::: RECORDED INFORMATION

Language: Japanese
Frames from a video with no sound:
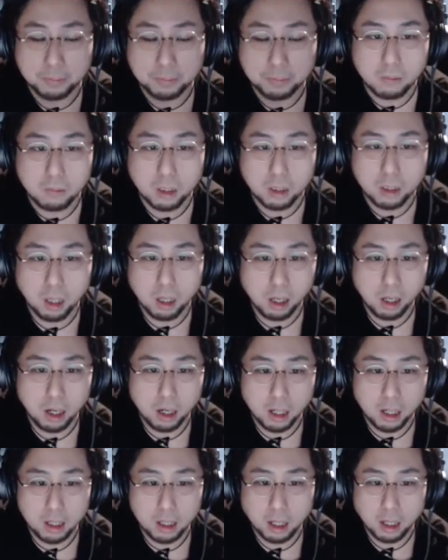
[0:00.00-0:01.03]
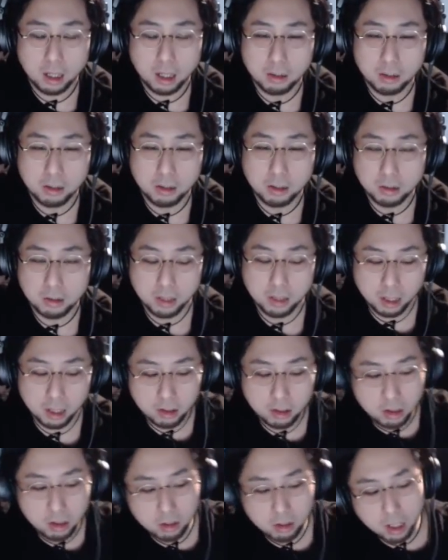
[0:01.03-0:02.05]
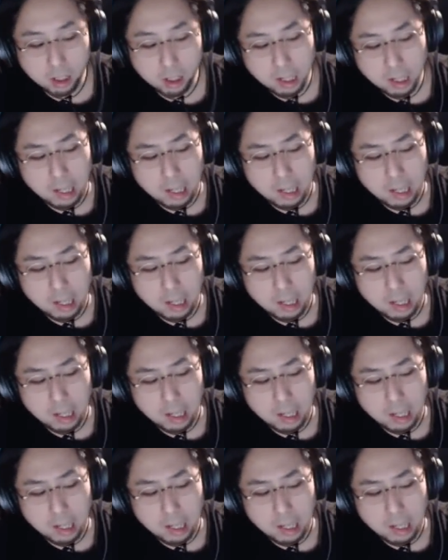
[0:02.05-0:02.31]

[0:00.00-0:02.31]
だから、あの、逆に言ったら、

::::::

TASK INSTRUCTIONS =>
Leaving the pictures aside, transcribe exactly the lines from the one containing "[0:00.00-0:01.03]" to the final line of the entries above, both ends included.

SOLVED PROBLEM =>
[0:00.00-0:01.03]
[0:01.03-0:02.05]
[0:02.05-0:02.31]

[0:00.00-0:02.31]
だから、あの、逆に言ったら、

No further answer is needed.